*** Data for the task Section Begins ***

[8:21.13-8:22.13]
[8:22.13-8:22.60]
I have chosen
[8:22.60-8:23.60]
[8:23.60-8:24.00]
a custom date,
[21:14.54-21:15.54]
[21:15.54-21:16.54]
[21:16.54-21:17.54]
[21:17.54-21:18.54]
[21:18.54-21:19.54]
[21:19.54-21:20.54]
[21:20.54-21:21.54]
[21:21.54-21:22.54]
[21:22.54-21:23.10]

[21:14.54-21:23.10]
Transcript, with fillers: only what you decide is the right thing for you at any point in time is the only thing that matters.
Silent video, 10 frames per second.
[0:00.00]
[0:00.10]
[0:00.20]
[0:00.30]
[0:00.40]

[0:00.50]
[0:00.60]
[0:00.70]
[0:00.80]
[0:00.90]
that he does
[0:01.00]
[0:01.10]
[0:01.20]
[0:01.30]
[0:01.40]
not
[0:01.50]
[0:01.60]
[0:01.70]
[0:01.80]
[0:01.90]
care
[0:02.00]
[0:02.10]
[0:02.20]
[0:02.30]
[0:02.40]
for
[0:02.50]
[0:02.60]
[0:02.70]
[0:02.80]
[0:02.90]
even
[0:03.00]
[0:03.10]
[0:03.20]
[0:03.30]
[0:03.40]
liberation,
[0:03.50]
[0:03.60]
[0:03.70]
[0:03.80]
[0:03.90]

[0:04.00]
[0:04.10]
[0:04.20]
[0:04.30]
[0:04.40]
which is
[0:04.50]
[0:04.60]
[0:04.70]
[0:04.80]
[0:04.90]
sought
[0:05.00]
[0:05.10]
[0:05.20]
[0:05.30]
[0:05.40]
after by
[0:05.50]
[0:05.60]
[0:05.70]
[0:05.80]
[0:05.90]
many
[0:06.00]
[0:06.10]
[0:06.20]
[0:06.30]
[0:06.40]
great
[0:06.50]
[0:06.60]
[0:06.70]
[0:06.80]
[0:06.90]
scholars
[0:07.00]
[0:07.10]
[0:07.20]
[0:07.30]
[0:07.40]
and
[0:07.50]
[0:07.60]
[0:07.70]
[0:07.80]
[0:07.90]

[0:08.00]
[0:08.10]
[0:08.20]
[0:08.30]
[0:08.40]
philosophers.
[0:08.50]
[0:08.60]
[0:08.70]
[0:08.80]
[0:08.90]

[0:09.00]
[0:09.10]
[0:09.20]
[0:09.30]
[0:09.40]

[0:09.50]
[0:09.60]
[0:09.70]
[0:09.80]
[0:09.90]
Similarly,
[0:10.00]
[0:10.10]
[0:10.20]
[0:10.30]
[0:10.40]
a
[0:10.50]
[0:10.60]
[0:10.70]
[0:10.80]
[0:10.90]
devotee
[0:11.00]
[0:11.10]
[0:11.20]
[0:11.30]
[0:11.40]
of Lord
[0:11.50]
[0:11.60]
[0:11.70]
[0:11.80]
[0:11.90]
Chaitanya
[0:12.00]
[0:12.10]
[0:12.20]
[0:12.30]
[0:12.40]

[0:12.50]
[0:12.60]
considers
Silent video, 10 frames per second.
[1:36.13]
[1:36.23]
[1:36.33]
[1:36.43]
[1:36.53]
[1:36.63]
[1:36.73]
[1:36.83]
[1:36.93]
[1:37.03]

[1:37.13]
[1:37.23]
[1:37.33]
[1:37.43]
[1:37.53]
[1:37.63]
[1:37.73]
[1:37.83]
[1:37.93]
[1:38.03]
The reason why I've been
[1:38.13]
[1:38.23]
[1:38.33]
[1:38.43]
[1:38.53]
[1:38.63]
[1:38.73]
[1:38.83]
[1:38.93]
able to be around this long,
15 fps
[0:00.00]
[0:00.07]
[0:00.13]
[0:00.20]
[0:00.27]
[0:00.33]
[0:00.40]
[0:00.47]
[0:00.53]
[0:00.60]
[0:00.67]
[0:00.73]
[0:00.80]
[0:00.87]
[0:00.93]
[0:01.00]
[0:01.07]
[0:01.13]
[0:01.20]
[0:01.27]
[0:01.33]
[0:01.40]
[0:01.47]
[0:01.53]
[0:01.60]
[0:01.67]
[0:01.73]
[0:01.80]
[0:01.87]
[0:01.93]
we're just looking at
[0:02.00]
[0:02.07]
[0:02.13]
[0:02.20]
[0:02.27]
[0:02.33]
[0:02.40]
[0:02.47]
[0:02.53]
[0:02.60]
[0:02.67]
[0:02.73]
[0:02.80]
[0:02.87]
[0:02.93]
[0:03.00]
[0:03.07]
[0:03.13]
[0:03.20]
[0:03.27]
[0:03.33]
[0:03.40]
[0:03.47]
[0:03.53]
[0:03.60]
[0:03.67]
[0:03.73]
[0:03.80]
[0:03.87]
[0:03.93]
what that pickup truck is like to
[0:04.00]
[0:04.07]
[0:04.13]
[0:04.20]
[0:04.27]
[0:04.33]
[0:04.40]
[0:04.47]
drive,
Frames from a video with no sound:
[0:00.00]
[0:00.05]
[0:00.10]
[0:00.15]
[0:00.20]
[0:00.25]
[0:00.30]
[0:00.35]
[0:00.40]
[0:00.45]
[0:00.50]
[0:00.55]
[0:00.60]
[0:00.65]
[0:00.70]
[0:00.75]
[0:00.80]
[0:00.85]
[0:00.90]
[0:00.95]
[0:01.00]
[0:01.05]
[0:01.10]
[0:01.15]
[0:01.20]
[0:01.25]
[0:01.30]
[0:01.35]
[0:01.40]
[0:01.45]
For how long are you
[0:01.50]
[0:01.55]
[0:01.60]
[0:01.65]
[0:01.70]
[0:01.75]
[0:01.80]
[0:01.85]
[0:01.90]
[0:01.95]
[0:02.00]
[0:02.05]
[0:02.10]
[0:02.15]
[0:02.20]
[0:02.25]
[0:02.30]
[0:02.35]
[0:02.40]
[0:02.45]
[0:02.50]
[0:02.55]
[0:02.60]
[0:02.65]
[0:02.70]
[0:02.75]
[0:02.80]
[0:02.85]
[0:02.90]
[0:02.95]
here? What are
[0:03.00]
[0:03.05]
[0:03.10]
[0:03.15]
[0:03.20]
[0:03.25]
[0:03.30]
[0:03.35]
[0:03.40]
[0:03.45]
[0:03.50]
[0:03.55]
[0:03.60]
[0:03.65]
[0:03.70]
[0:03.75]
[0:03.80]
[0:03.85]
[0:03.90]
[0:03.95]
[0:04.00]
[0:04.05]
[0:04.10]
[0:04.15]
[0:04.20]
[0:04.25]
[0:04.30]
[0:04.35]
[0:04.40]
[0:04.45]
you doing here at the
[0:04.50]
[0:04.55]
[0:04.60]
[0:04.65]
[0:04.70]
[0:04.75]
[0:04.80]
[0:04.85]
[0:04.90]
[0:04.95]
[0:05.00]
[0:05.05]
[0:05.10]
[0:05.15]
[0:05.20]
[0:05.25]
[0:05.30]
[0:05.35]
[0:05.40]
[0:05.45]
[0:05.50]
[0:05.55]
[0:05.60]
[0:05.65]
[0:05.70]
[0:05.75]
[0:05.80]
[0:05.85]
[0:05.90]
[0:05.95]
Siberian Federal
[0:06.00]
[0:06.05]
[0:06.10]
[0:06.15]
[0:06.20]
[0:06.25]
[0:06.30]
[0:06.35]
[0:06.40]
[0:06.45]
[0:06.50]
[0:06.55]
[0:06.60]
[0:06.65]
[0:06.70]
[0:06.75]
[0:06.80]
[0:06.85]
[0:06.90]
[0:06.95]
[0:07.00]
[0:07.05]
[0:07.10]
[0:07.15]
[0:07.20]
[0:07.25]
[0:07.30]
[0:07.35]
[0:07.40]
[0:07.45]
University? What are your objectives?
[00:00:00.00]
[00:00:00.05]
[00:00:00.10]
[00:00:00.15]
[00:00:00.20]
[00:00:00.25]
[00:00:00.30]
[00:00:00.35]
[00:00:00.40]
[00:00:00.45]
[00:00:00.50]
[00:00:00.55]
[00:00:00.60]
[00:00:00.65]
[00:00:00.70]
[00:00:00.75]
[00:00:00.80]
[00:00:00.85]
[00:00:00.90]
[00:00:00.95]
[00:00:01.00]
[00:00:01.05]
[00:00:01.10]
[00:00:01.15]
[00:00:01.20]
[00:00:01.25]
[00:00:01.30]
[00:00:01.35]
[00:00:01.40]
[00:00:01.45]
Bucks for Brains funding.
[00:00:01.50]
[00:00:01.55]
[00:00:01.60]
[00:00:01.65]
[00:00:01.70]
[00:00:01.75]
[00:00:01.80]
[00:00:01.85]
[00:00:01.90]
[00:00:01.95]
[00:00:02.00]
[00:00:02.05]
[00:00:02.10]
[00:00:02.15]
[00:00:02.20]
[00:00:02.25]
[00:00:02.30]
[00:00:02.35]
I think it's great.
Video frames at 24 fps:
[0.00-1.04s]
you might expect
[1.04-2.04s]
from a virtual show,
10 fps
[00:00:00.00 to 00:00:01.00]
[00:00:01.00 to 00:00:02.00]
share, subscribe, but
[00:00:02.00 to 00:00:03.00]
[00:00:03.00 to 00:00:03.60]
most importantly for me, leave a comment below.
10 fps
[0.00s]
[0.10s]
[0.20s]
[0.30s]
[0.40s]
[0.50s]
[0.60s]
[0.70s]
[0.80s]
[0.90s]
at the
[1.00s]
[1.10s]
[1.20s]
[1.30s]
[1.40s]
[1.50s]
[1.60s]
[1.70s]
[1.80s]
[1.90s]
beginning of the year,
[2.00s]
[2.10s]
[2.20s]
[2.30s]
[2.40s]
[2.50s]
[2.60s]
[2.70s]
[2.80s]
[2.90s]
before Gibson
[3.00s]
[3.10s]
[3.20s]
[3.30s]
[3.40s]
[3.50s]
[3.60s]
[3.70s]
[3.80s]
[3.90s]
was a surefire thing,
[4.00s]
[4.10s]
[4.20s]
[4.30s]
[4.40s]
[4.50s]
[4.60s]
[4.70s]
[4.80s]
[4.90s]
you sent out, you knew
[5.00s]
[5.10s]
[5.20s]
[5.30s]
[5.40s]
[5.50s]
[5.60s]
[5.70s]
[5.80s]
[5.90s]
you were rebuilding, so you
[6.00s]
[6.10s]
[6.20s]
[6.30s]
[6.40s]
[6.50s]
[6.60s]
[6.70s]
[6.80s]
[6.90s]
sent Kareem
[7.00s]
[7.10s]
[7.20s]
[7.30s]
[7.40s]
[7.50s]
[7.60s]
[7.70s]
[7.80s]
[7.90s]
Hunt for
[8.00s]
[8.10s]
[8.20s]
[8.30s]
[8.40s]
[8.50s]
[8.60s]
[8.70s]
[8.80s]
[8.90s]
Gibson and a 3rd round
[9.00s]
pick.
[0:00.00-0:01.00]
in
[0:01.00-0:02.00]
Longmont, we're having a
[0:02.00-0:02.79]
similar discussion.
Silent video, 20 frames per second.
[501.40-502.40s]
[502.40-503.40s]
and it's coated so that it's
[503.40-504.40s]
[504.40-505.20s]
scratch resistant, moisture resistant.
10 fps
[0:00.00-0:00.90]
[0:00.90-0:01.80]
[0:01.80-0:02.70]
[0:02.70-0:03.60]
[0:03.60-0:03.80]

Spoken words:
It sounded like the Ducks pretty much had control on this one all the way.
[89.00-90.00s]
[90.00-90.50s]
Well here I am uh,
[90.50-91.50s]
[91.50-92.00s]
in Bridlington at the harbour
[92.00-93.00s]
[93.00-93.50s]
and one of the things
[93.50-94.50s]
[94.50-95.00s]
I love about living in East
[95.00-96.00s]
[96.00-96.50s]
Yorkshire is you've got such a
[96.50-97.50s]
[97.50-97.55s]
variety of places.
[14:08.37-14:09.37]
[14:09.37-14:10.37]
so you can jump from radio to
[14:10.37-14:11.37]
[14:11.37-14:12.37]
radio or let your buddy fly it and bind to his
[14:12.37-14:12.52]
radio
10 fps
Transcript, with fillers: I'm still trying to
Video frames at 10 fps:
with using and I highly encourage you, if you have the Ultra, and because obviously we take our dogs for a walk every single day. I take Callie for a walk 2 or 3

*** Data for the task Section Ends ***

Work to complete: A single figure is expected: the count of lines in the data above that include the word "fillers".

Exercise solution: 2